Date:
Tue, 28/01/202514:00-15:00
Title: Essential dynamics in chaotic attractors
Abstract:
Assume we have a three-dimensional flow whose dynamics are hyperbolic on some attracting invariant set. Whenever this is the case the dynamics on the attractor will be "chaotic" – for example, the attractor will include infinitely many periodic orbits belonging to infinitely many different knot types (i.e. the Birman-Williams Theorem). Due to such striking qualitative properties, it is often useful to think of hyperbolic flows as toy models for chaotic behavior - and since such non-linear phenomena are all around us we are led to the following natural question: just how much of this rich and beautiful theory of hyperbolic dynamics can be applied to analytically study real-life chaotic attractors - i.e., chaotic attractors discovered through science and engineering? At present, the answer is “not much”. In fact, of all the real-life attractors known to us, to date only one was proven to generate hyperbolic dynamics - and to make things worse, in many other interesting models there are good indications the dynamics will not be hyperbolic.
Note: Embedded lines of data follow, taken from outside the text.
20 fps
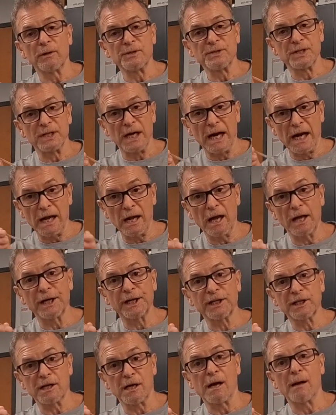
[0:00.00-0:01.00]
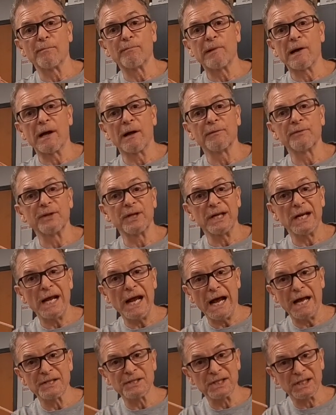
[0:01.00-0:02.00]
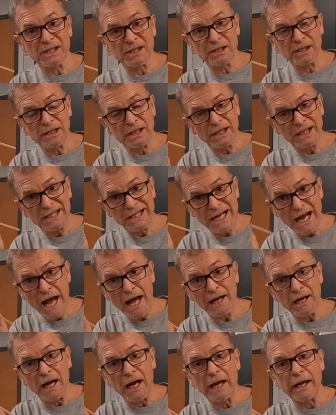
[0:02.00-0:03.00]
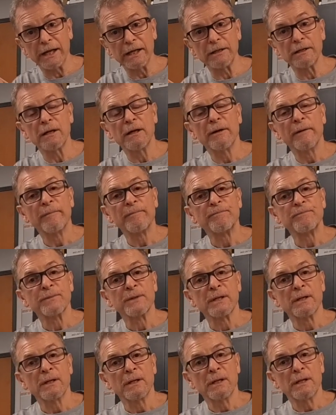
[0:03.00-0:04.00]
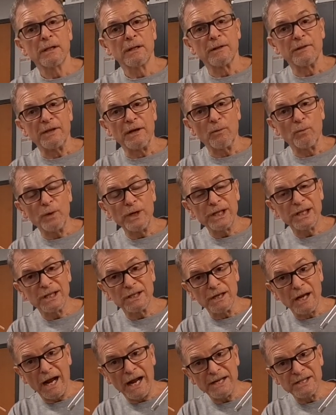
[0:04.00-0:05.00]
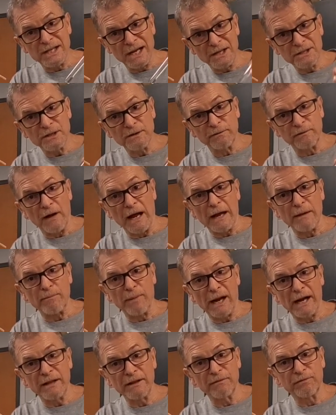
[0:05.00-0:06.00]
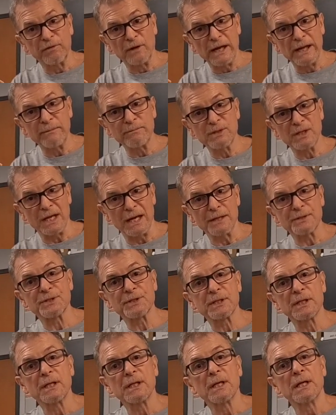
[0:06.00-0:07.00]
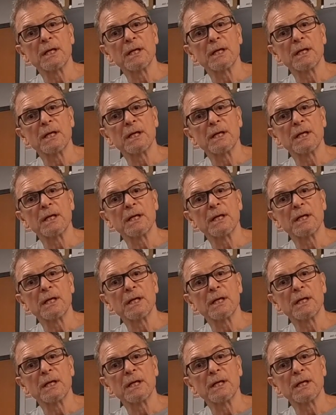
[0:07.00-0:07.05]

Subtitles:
It's an ionic compound that has a cation that we can identify by the flame test.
That being said, by most numerical studies real-life chaotic attractors often behave as if they were hyperbolic. This observation led Giovanni Gallavotti to conjecture the famous “Chaotic Hypothesis” - namely, that the dynamics on chaotic attractors are orbitally equivalent to some hyperbolic dynamical system. Inspired by the Thurston-Nielsen Classification Theorem and the Orbit Index Theory (the latter originally due to K. Aligood, J.A. Yorke and J. Mallet-Paret), we give a partial answer to the Chaotic Hypothesis. Namely, we prove that whenever a certain heteroclinic condition is satisfied by a given flow, the topology of the resulting phase space will force certain chaotic behavior – which shares many qualitative properties one often associates with hyperbolic systems. Following that, we apply these ideas to study two famous examples of "real-life" chaotic dynamical systems – the Lorenz and the Rössler attractors. Time permitting, we will also conjecture how these results can be generalized to derive a possible proof for the Chaotic Hypothesis, as well as extend the notion of topological forcing to three-dimensional flows.